Accuracy Metrics#

Chemical-abundance trajectories span many orders of magnitude, which makes standard absolute or relative error metrics misleading. CODES therefore measures accuracy in log space everywhere—during tuning, training, and evaluation.

Log-space absolute error#

  • mLAE (mean log absolute error): the mean of |log10(pred) - log10(target)| across all species, timesteps, and trajectories.

  • LAE99`: the 99th percentile of the same distribution. This captures worst-case behaviour without being dominated by a handful of outliers.

Because the models are trained on log-transformed abundances, these values directly express errors in orders of magnitude (dex).

Why not relative error?#

  • Relative errors explode when dividing by very small abundances and become asymmetric (large overestimations vs. capped underestimations).

  • Adding thresholds to stabilize the denominator implicitly weights species without a clear physical justification.
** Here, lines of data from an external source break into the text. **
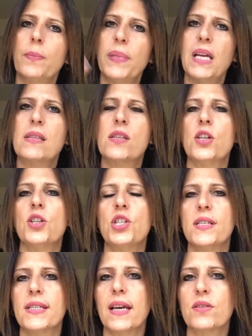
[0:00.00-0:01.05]
the blood
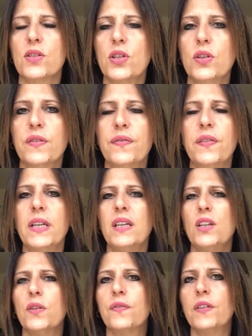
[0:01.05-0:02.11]
surges down to your
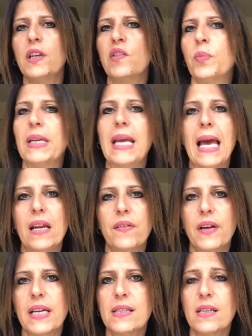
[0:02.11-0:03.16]
feet have been
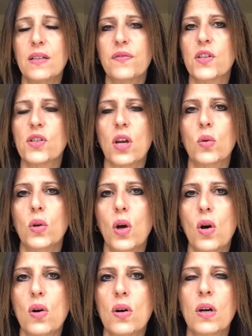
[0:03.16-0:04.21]
elevated for so
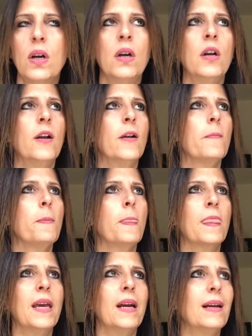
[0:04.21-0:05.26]
long.
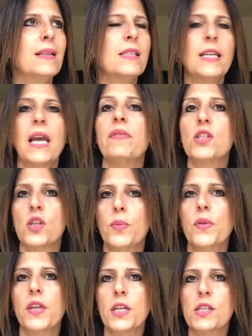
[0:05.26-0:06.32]
It's
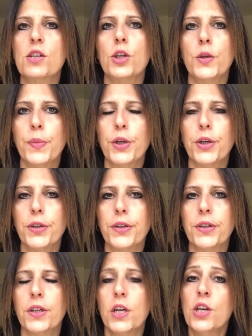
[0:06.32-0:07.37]
inevitable that it's going to burn.
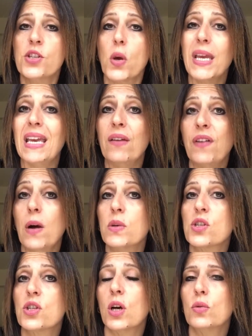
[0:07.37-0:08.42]
So if I
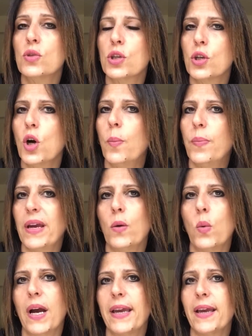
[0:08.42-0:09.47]
was told to not bear
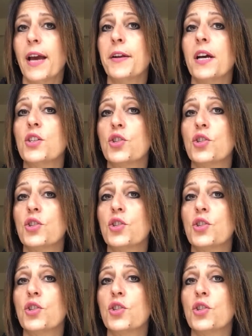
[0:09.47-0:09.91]
weight and I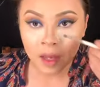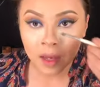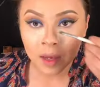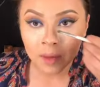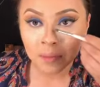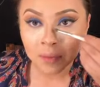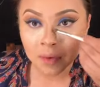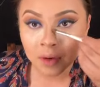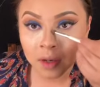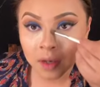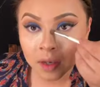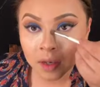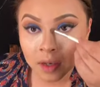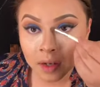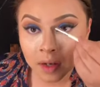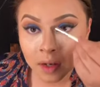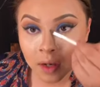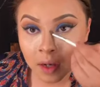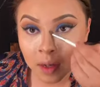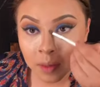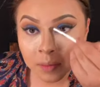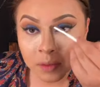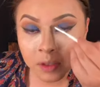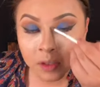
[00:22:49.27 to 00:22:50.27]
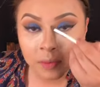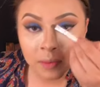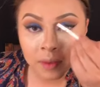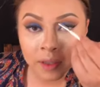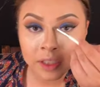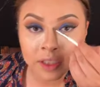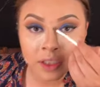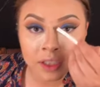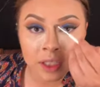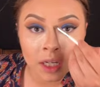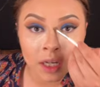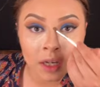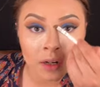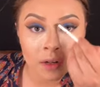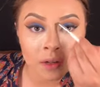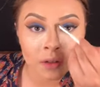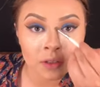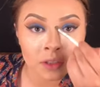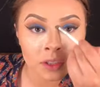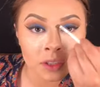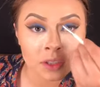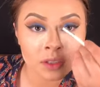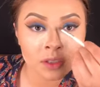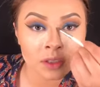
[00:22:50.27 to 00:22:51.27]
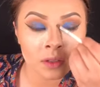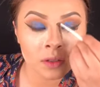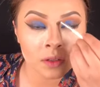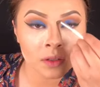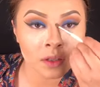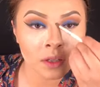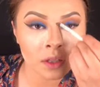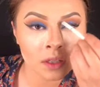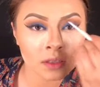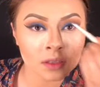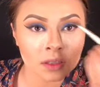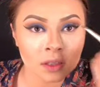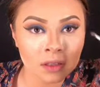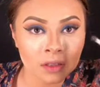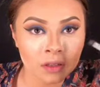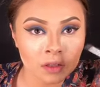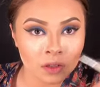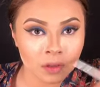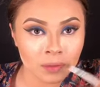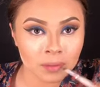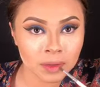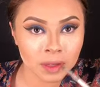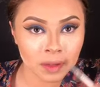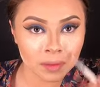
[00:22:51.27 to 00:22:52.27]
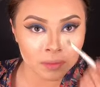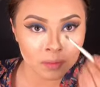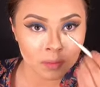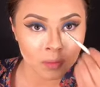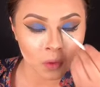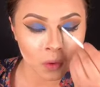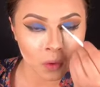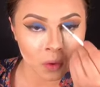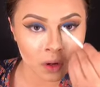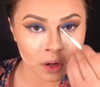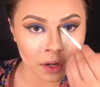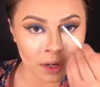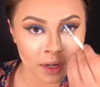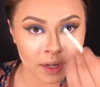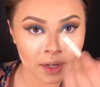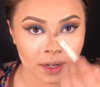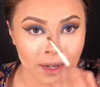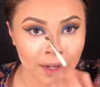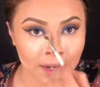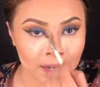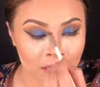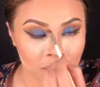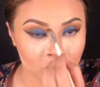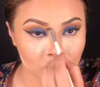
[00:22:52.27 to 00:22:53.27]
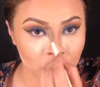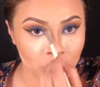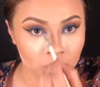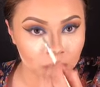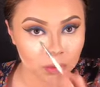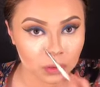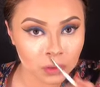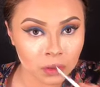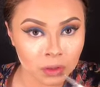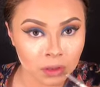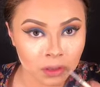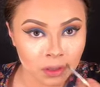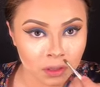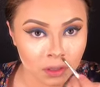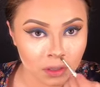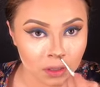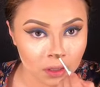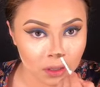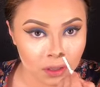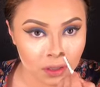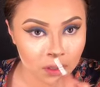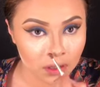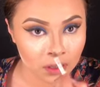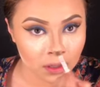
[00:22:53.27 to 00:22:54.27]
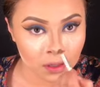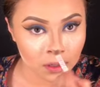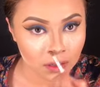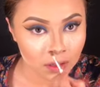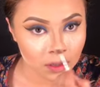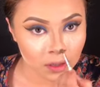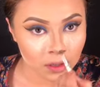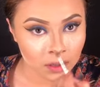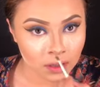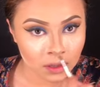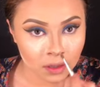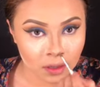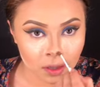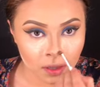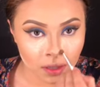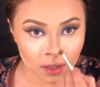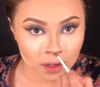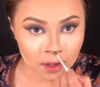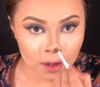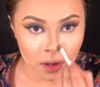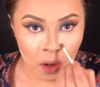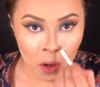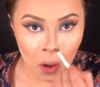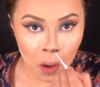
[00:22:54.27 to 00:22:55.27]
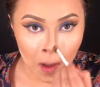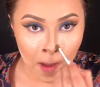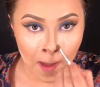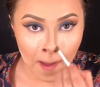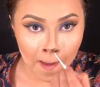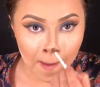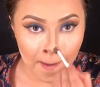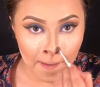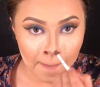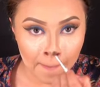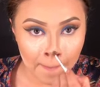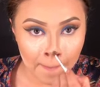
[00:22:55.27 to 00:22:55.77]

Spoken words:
I bring it up to my shadow just so it looks a little bit more natural than not.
Log-space metrics avoid these pitfalls: they treat over- and under-predictions symmetrically and remain finite even for tiny abundances.

Where metrics appear#

  • Tuning — single-objective studies minimize LAE99; dual-objective studies minimize both LAE99 and inference time.

  • Training — loss functions (e.g., Smooth L1, MSE) operate on log-transformed outputs, so optimization aligns with the evaluation metrics.

  • Evaluation — core reports always include mLAE and LAE99, alongside timing/compute metrics. Optional diagnostics (loss curves, gradient correlations) are derived from the same log-space signals.